Diabetics can now select a diet rich in monounsaturated fat in lieu of diet that is low in fat and rich in carbohydrates, according to guidelines from the American Diabetes Association. An expert panel of 12 scientists formulated these evidence-based guidelines, which emphasize individualized diets and wide-ranging food choices. What led to this change is research that showed there are benefits to a diet high in monounsaturated fat (i.e., improvement in high-density lipoprotein cholesterol, triglycerides and most importantly, diabetes control).

Specifically, the guidelines recommend that intakes of carbohydrate and monounsaturated fat should account for 60 to 70 percent of calories, and 15 to 20 percent of caloric intake should come from protein. Nuts are cited as a good source of monounsaturated fat.

AHA Supports Nutrients Found in Pecans

Krauss et al. AHA Dietary Guidelines. Revision 2000: A Statement for Healthcare Professionals from the Nutrition Committee of the American Heart Association. Circulation. 2000. 102: 2284-2299.

The American Heart Association’s updated heart-healthy dietary guidelines echoed recommendations made in the government’s 2000 Dietary Guidelines for Americans. The newest AHA guidelines specifically advise consumers to limit their intake of saturated fat and to “substitute grains and unsaturated fatty acids from fish, vegetables, legumes and nuts” in its place. The AHA guidelines note that dietary factors that can lower “bad” cholesterol include consumption of polyunsaturated and monounsaturated fats when substituted for saturated fats. The guidelines suggest nuts (such as pecans), which are rich in polyunsaturated fat and monounsaturated fat and low in saturated fat, can play a role in a hearth-healthy diet.
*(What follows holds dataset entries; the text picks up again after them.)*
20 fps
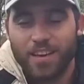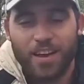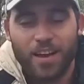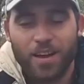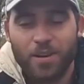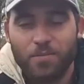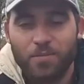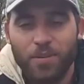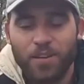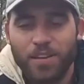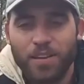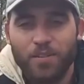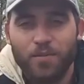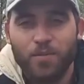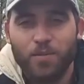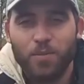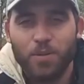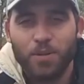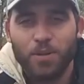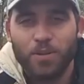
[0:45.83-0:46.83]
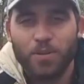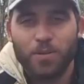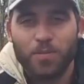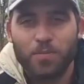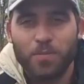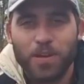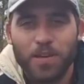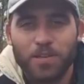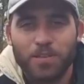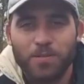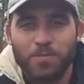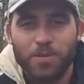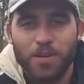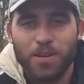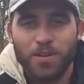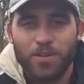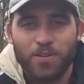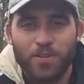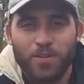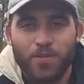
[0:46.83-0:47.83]
unbelievable compared to
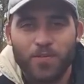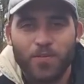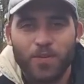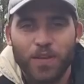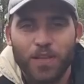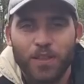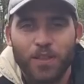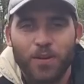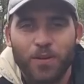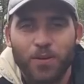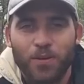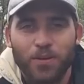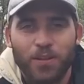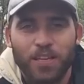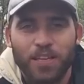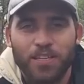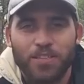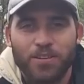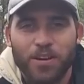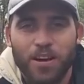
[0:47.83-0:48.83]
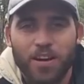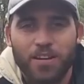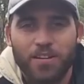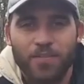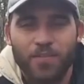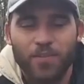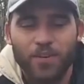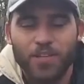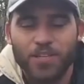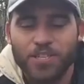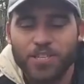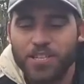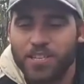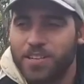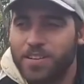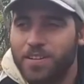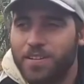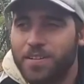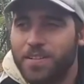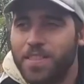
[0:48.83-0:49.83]
being on your feet the whole day trying to fish,
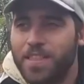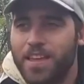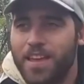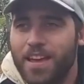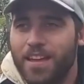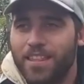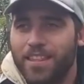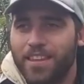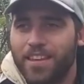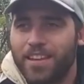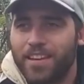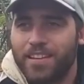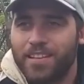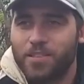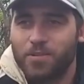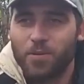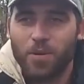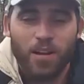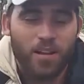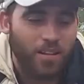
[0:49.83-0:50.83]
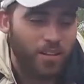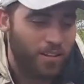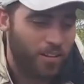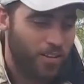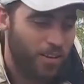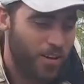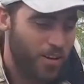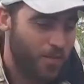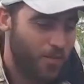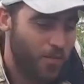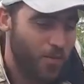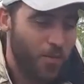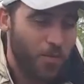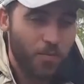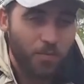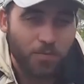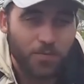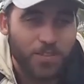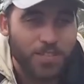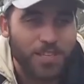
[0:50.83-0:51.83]
and then as well going
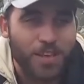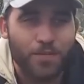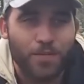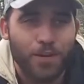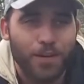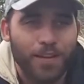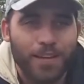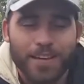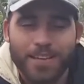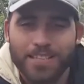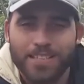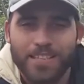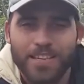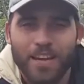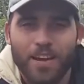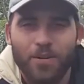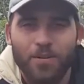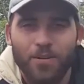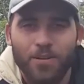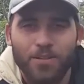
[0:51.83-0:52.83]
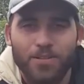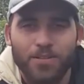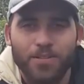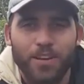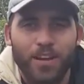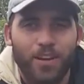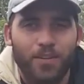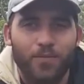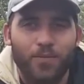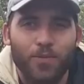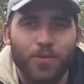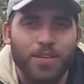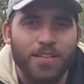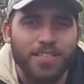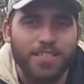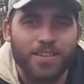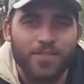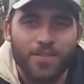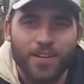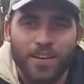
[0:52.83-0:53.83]
from 7 k's an hour to like
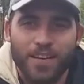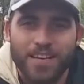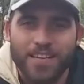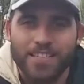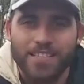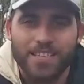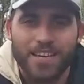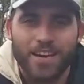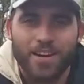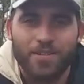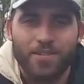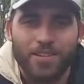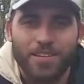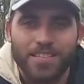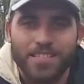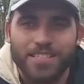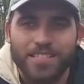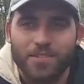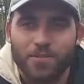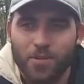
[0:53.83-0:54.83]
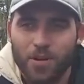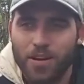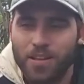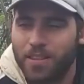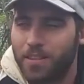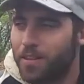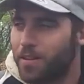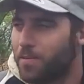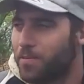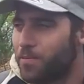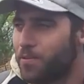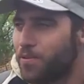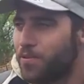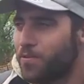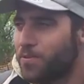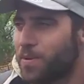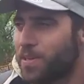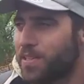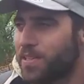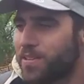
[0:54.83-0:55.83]
47 k's an hour is quite the
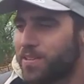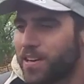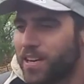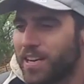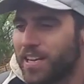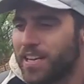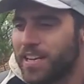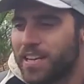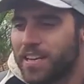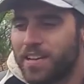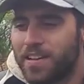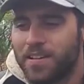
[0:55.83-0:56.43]
improvement already.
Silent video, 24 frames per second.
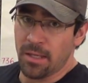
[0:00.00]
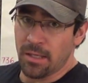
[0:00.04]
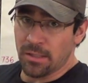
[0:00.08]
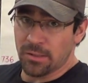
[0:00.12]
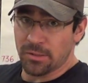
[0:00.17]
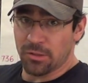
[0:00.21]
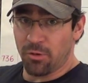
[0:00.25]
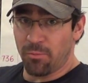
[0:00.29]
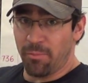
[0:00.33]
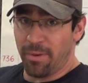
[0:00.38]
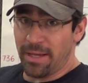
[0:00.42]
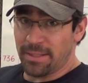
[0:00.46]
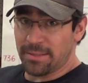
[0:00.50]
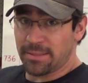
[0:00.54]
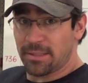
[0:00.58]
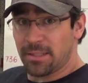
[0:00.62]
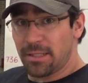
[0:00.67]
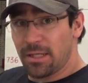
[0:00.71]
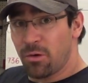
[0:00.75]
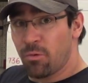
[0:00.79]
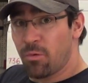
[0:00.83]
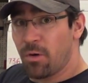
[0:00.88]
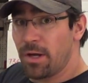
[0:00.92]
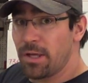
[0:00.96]
So
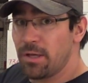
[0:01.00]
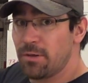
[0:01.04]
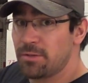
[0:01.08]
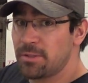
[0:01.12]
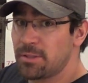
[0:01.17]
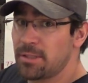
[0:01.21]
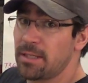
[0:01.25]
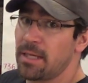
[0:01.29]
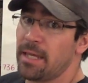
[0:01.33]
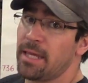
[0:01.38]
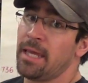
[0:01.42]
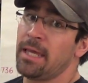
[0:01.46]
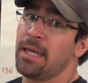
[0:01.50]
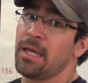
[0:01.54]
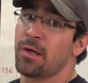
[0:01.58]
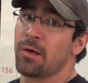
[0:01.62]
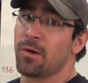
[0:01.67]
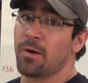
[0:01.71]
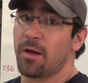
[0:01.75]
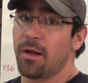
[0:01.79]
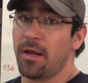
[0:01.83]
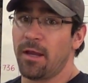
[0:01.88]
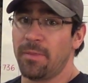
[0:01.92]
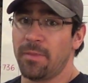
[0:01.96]
basically what you see
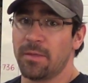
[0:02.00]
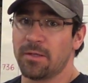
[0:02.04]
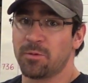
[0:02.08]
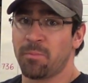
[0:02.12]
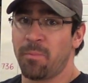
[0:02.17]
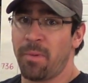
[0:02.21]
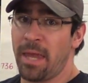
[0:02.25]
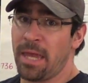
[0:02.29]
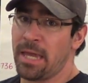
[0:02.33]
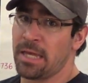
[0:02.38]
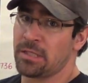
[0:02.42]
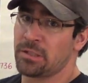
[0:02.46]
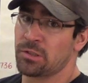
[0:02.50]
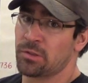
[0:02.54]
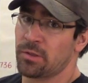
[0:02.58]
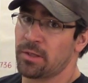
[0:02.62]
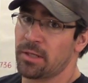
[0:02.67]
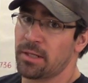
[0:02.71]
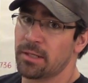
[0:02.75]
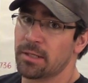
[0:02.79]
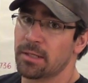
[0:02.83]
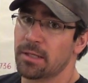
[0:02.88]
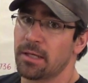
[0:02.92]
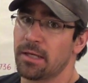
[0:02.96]
here in this
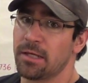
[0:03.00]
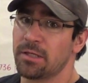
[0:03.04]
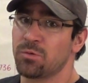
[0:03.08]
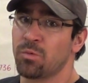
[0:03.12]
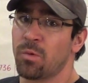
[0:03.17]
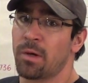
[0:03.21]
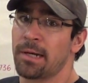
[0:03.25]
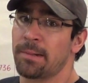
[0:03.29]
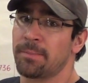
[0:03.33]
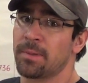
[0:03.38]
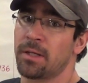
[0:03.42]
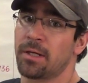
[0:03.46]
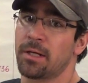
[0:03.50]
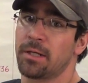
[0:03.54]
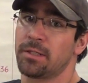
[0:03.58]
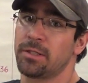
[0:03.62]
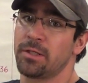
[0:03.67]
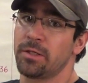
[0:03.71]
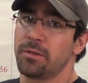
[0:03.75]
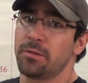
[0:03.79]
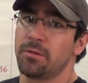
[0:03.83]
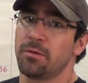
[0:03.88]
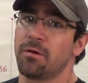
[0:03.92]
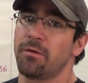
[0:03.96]
pantry is what I'm going to
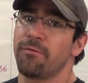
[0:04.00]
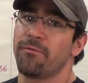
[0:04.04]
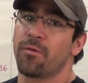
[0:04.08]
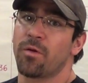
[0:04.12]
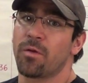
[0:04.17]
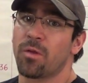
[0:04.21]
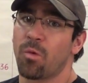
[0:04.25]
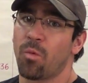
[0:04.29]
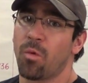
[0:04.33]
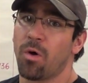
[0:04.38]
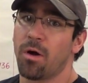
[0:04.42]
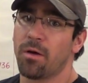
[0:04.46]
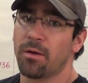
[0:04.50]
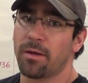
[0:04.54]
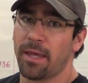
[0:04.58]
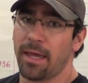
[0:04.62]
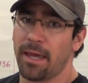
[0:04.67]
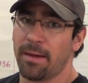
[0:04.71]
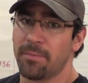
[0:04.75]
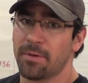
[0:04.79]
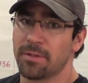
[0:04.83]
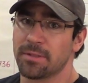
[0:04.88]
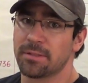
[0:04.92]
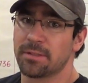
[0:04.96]
do for the wall
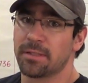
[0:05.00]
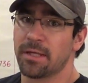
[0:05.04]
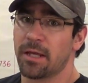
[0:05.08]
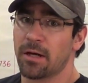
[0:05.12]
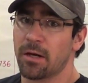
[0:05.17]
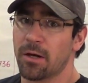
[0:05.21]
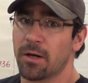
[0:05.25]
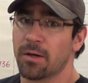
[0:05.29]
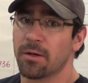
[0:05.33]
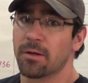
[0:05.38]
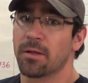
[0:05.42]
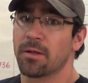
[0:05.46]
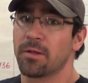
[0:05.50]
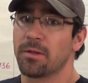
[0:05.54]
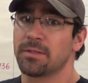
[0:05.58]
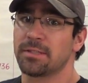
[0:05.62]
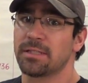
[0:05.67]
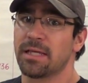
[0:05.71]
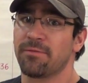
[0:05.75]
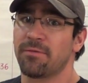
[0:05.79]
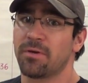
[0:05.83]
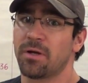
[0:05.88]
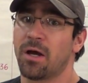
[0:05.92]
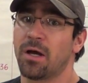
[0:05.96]
cabinets that are
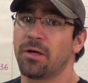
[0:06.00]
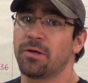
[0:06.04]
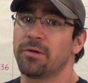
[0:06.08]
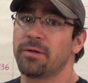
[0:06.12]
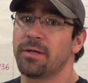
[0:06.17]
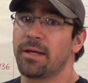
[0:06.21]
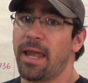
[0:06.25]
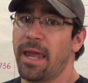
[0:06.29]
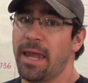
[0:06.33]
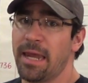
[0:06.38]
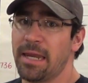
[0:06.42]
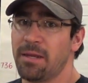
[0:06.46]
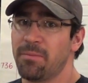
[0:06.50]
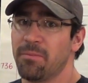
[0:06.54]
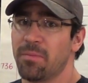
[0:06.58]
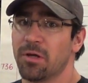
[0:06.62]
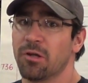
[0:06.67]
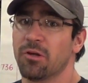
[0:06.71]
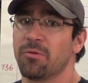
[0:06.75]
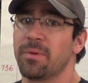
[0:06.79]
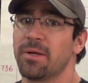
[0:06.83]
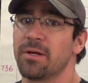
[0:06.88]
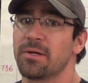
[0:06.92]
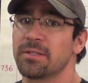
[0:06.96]
780
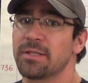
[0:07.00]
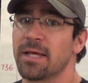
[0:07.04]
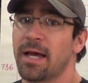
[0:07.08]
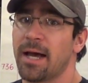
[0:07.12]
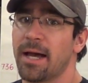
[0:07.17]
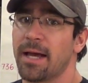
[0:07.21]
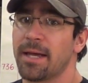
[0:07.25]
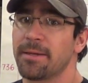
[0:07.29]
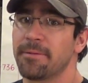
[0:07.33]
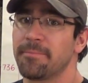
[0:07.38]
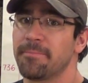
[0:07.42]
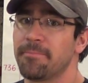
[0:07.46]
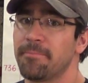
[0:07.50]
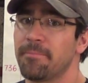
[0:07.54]
millimeters high.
Monounsaturated Fatty Acids and Risk of Cardiovascular Disease

Kris-Etherton et al. Monounsaturated Fatty Acids and Risk of Cardiovascular Disease. Circulation. 1999. 100: 1253-1258.

According to this scientific statement from AHA’s Nutrition Committee, “there is epidemiological evidence that dietary monounsaturated fats (MUFAs) have a beneficial effect on the risk of coronary heart disease (CHD). Moreover, evidence from controlled clinical studies has shown that MUFAs favorably affect a number of risk factors for CHD, including plasma lipids and lipoproteins, factors related to thrombogenesis, in vitro LDL oxidative susceptibility (compared with polyunsaturated fats), and insulin sensitivity. Compared with saturated fat, MUFAs lower total and LDL cholesterol levels, and relative to carbohydrate, they increase HDL cholesterol levels and decrease plasma triglyceride levels.” Nuts are cited as a food this is high in monounsaturated fats and low in saturated fats.

A Statement for Healthcare Professionals from the Nutrition Committee, American Heart Association

Van Horn et al. Fiber, Lipids and Coronary Heart Disease: A Statement for Healthcare Professionals from the Nutrition Committee, American Heart Association. Circulation. 1997; 95: 2701-2704.

This AHA statement offers support for research by Barloon et al (reference earlier) which found that participants on a pecan-enriched diet consumed higher levels of dietary fiber than those on an AHA Step I diet. Says AHA, “The greatest impact on lowering total and LDL cholesterol is derived from reduced intakes of saturated fats and cholesterol as well as weight reduction in obese persons. Diets high in complex carbohydrates and fiber are associated with reduced mortality rates from CHD and other chronic diseases.” Incorporating pecans into the diet may help consumers reach AHA’s recommended fiber intake of 30-45 grams per day.